Introduction to R
Basics of Data

BUAN 327
Yegin Genc

Agenda

Course overview and mechanics
Built-in data types
Built-in functions and operators
First data structures: Vectors and arrays

Why good statisticians learn to program

Independence: Otherwise, you rely on someone else having given you exactly the right tool
Honesty: Otherwise, you end up distorting your problem to match the tools you have
Clarity: Making your method something a machine can do disciplines your thinking and makes it public; that's science

How this class will work

No programming knowledge presumed
Some stats. knowledge presumed
General programming mixed with data-manipulation and statistical inference
Class will be very cumulative

Mechanics

Lectures: concepts, methods, examples
In-class Assignments to try stuff out and get fast feedback
HW weekly to do longer and more complex things
Projects:
- Project 1: Descriptive statistics
- Project 2: Inferencial Statistics
Midterm and Final: in class, hands-on

R as statistical programming environment

Download and review at https://www.r-project.org/ alt text

The R Console

alt text

Basic interaction with R is by typing in the console, a.k.a. terminal or command-line

You type in commands, R gives back answers (or errors)

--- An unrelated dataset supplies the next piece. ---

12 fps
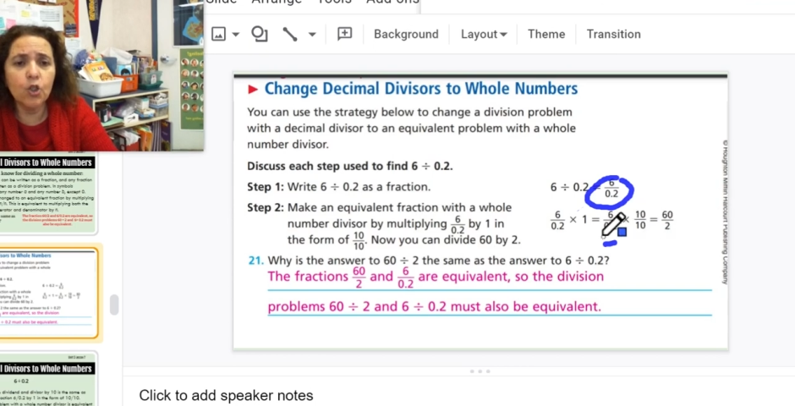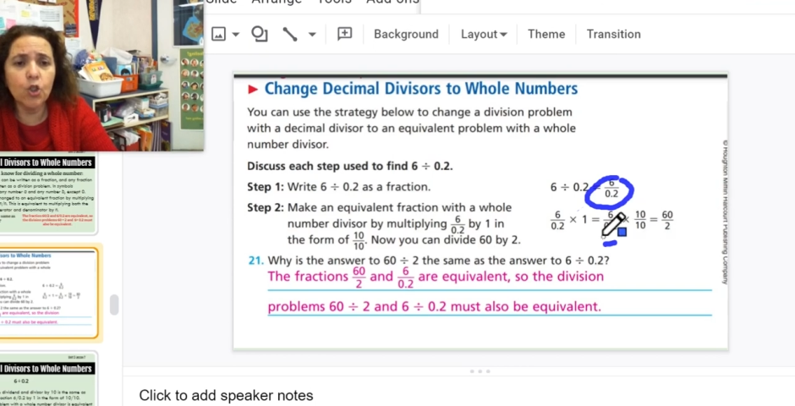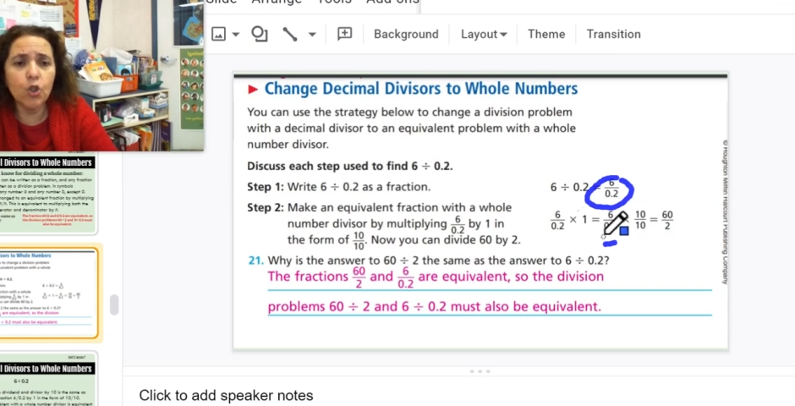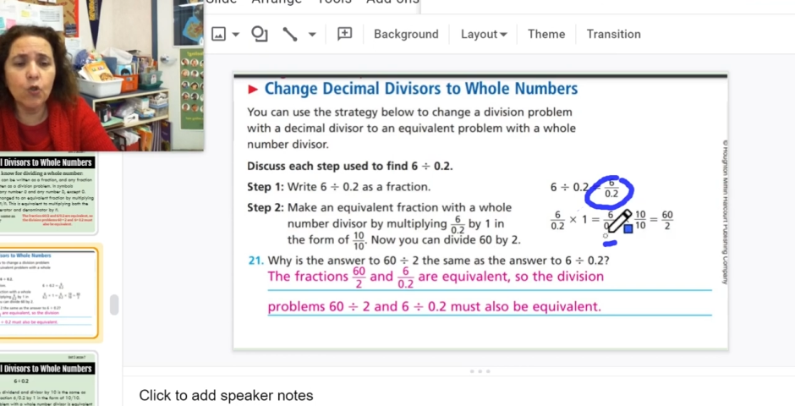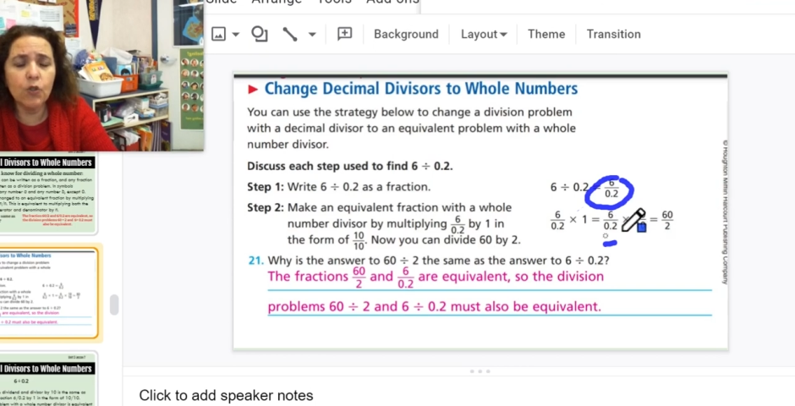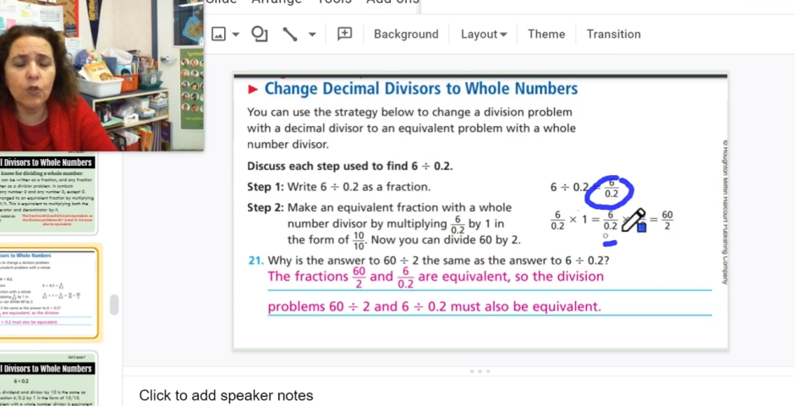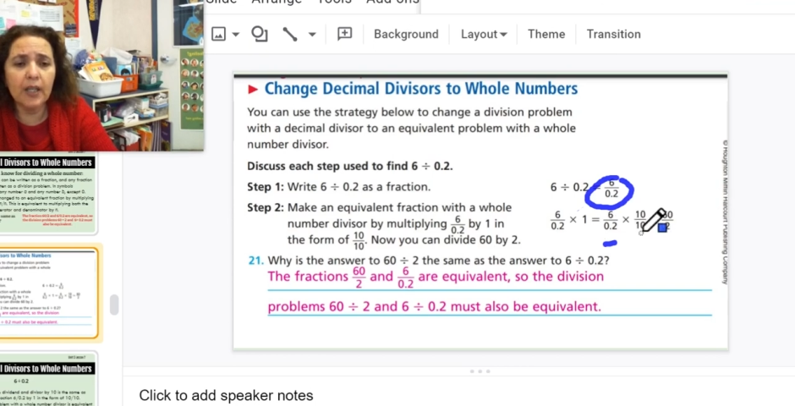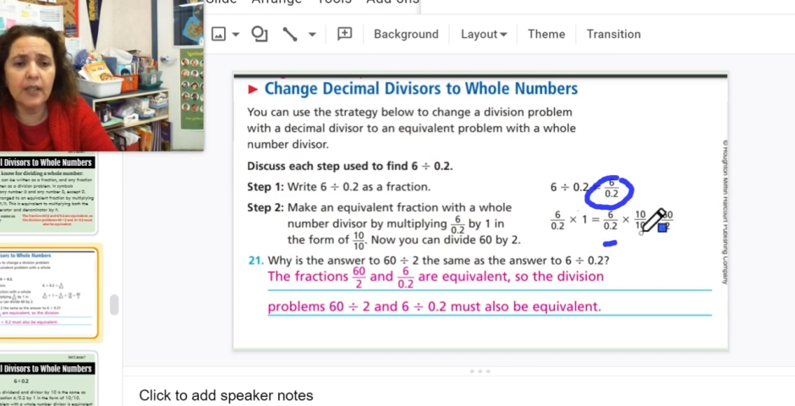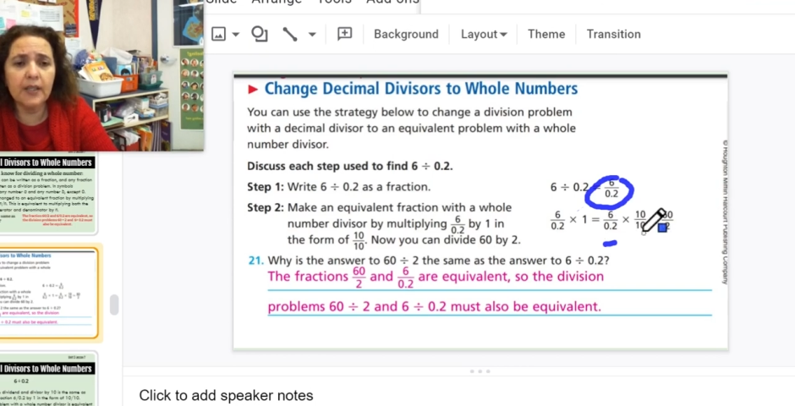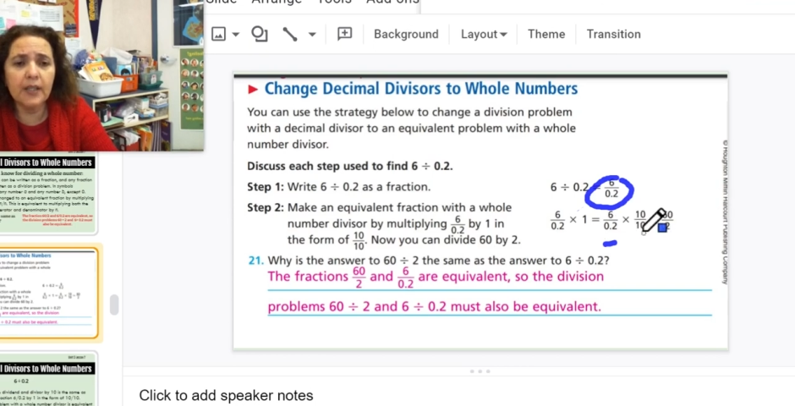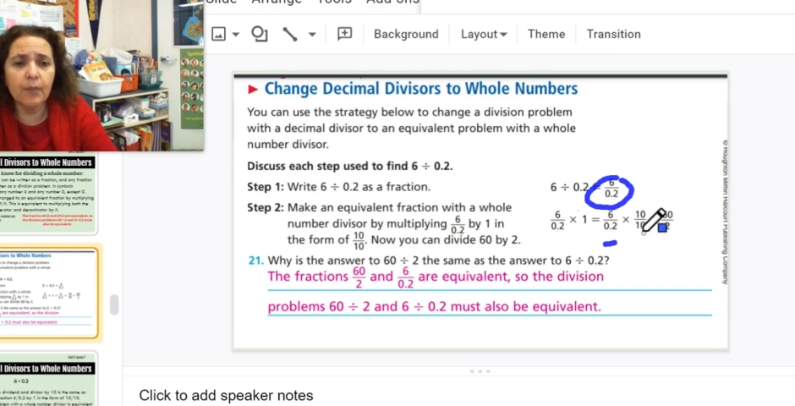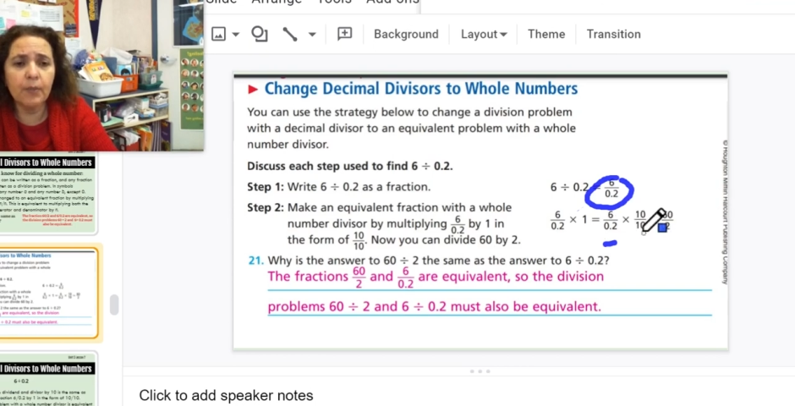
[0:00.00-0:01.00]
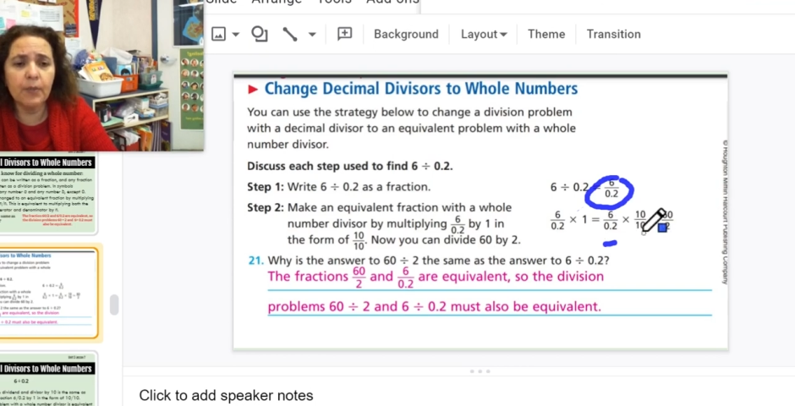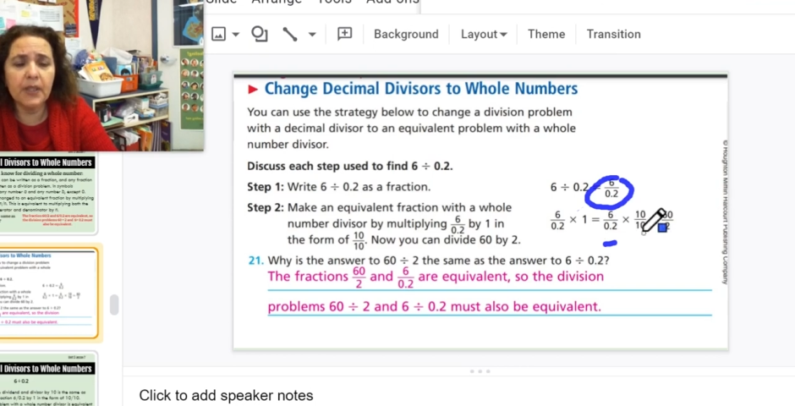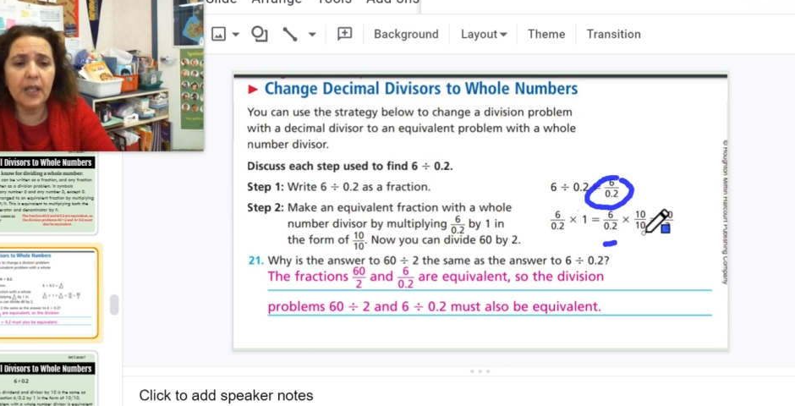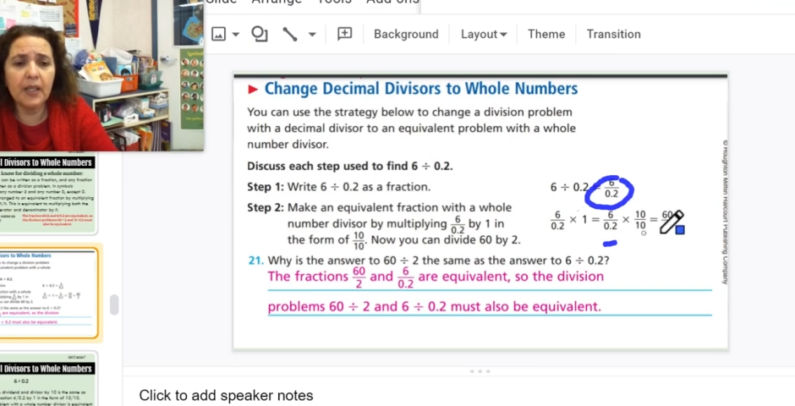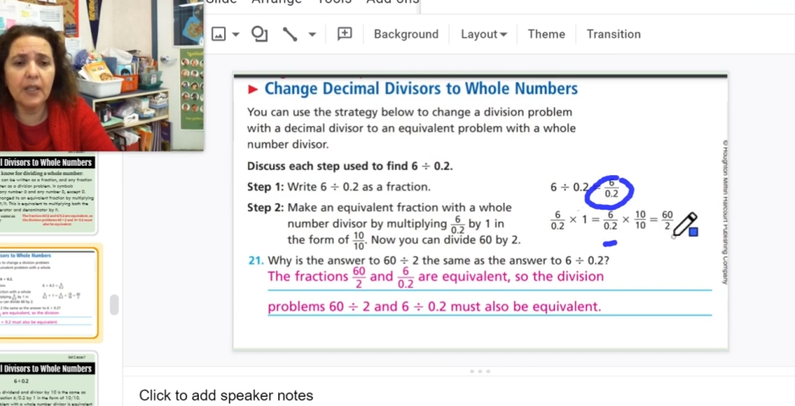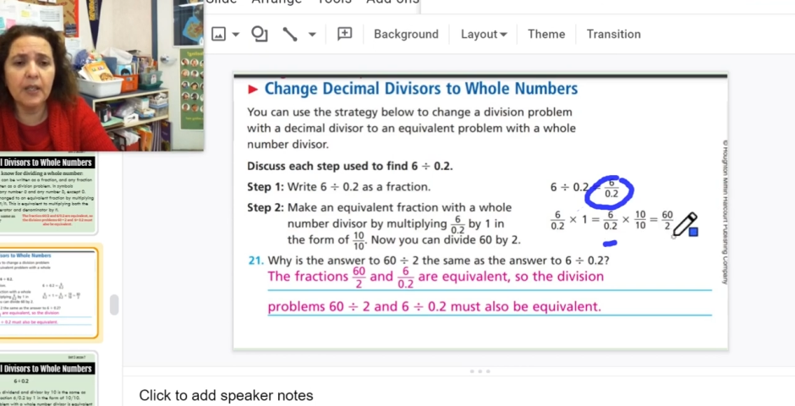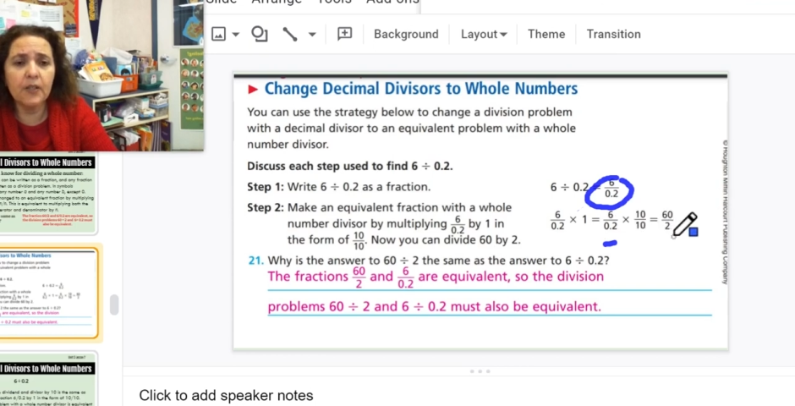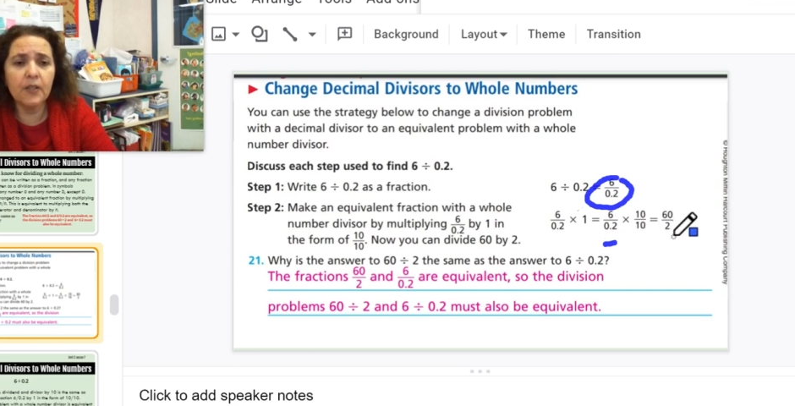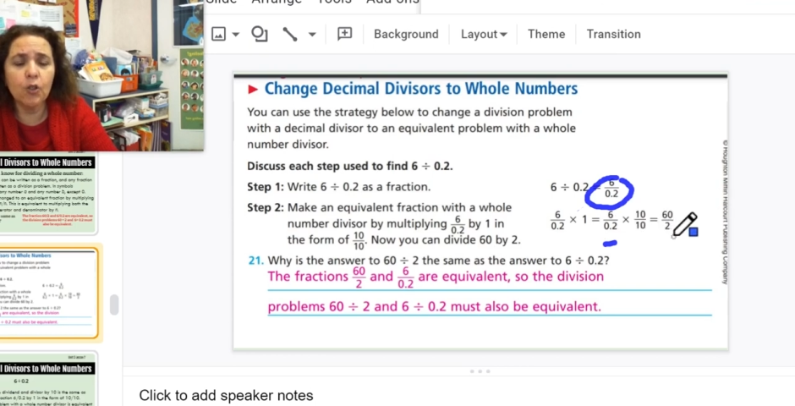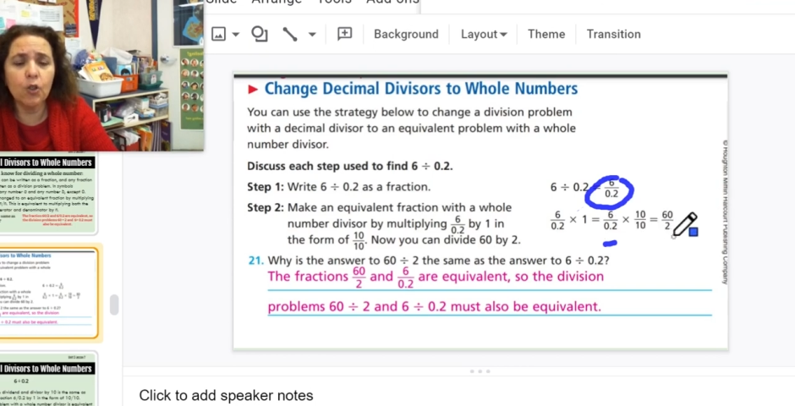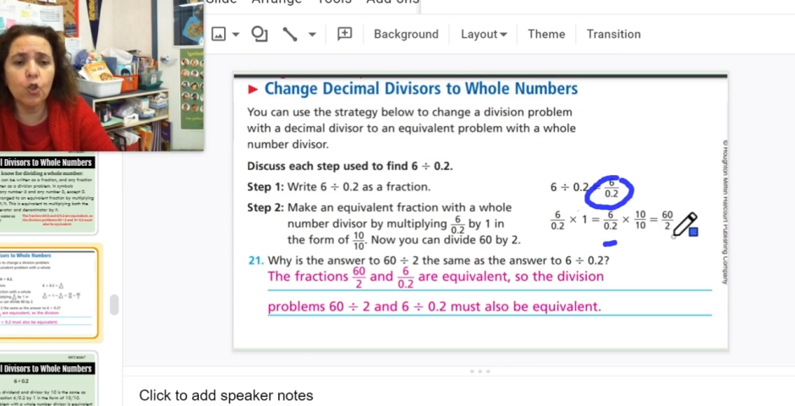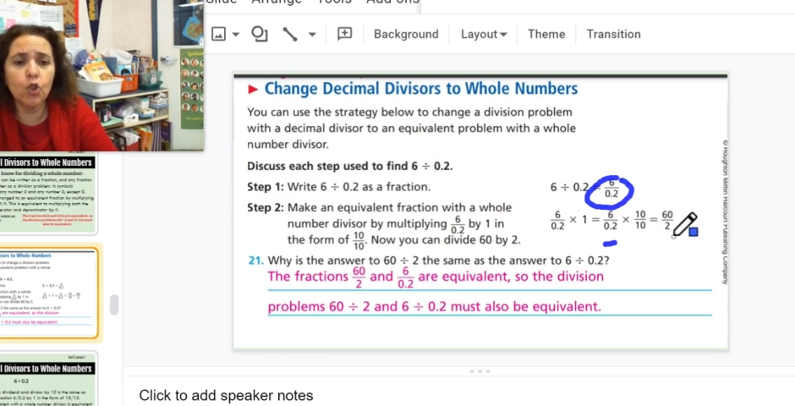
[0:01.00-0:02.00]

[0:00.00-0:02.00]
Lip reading: 2/10 times 10 is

Menus and other graphical interfaces are extras built on top of the console

RStudio as the user interface for R

Statistical programming in a nutshell: Functional programming

2 sorts of things (objects): data and functions

Data: things like 7, “seven”, \( 7.000 \), the matrix \( \left[ \begin{array}{ccc} 7 & 7 & 7 \\ 7 & 7 & 7\end{array}\right] \)
Functions: things like \( \log{} \), \( + \) (two arguments), \( < \) (two), \( \mod{} \) (two), mean (one)

A function is a machine which turns input objects (arguments) into an output object (return value), possibly with side effects, according to a definite rule

Before functions, data

Different kinds of data object

All data is represented in binary format, by bits (TRUE/FALSE, YES/NO, 1/0)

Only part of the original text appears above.